US 11,719,550 B2
Method and apparatus for building route time consumption estimation model, and method and apparatus for estimating route time consumption
Xiaomin Fang, Beijing (CN); Jizhou Huang, Beijing (CN); Fan Wang, Beijing (CN); Lingke Zeng, Beijing (CN); Haijin Liang, Beijing (CN); and Haifeng Wang, Beijing (CN)
Assigned to BAIDU ONLINE NETWORK TEGHNOLOGY (BEIIING) CO., LTD., Beijing (CN)
Filed by Baidu Online Network Technology (Beijing) Co., Ltd., Beijing (CN)
Filed on Sep. 25, 2020, as Appl. No. 17/33,211.
Claims priority of application No. 202010079202.5 (CN), filed on Feb. 3, 2020.
Prior Publication US 2021/0239483 A1, Aug. 5, 2021
Int. Cl.

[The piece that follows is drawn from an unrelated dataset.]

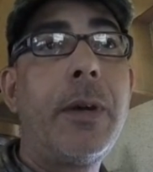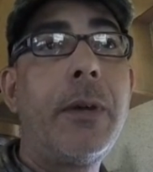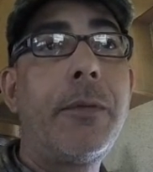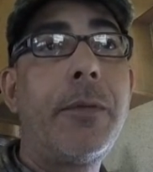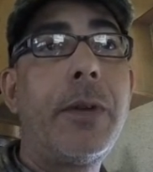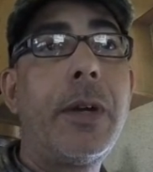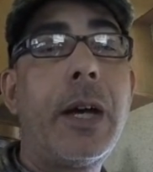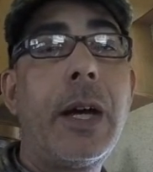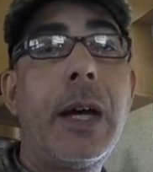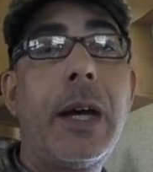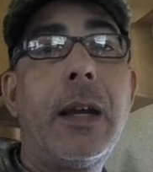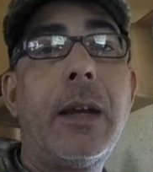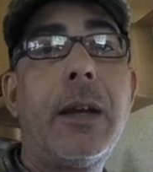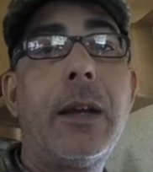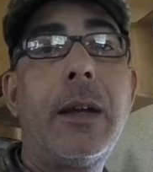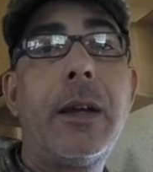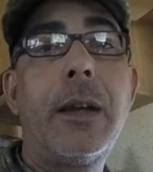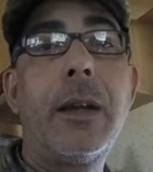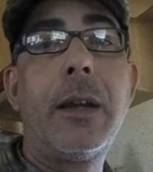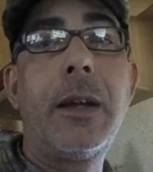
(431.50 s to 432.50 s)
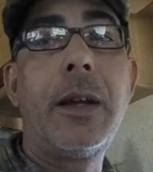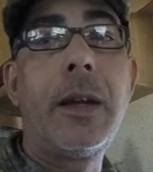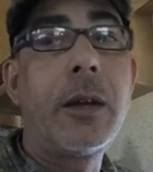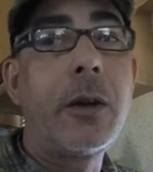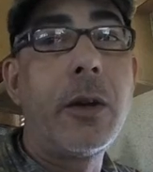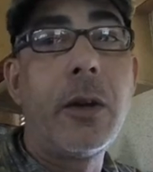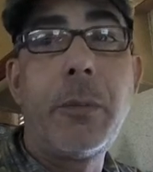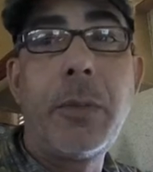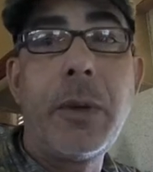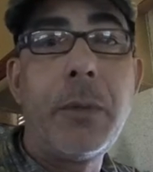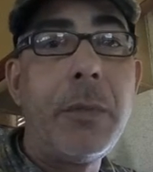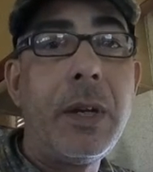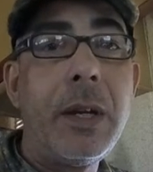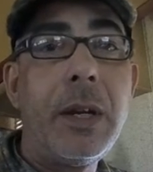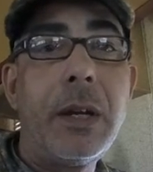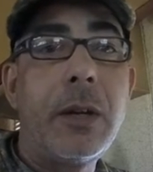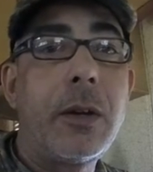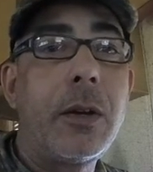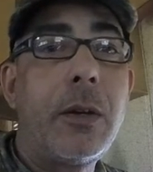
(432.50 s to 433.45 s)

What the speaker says: If not, it could have been me.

G01C 21/34 (2006.01); G01C 21/36 (2006.01); G06N 3/08 (2023.01); G06F 18/214 (2023.01)
CPC G01C 21/3492 (2013.01) [G01C 21/3626 (2013.01); G06F 18/214 (2023.01); G06N 3/08 (2013.01)] 16 Claims
OG exemplary drawing
 
1. A method for building a route time consumption estimation model, wherein the method comprises:
obtaining training data from user trajectory data, the training data comprising: a route through which a user passes, time information when the user passes through the route, and actual time consumption information for the user to pass through the route;
obtaining the route time consumption estimation model by using the training data, wherein the route time consumption estimation model comprises: a road condition subnetwork and an integration subnetwork;
the road condition subnetwork estimating road condition feature representations of road segments included by the route by using the time information and road network feature representations of road segments included by the route;
the integration subnetwork determining an estimated time consumption on the route according to a feature representation of the time information, vector representations of the road segments included by the route and road condition feature representations of the road segments included by the route;
a training target of the route time consumption estimation model being to minimize a difference between the estimated time consumption and an actual time consumption on the route,
wherein a feed-forward is performed during the training according to a loss function corresponding to the training target to update parameters of the route time consumption estimation model, and the parameters of the route time consumption estimation model comprises parameters of the road condition subnetwork and the integration subnetwork,
wherein the estimating the road condition feature representations of the road segments by using the time information comprises:
obtaining road condition features of the road segment at time points in a preset historical time length before the time information;
concatenating road network features of the road segment, the road condition features at time points in the preset historical time length before the time information and features of the time points in the historical time length, to obtain a spatiotemporal tensor corresponding to the road segment;
mapping the spatiotemporal tensor using an attention mechanism to obtain the road condition feature representation for estimating the road segment,
wherein in the concatenating, performing random masking on partial road condition features at time points in the preset historical time length to cover partial road condition features and replace the covered road condition features with a zero vector.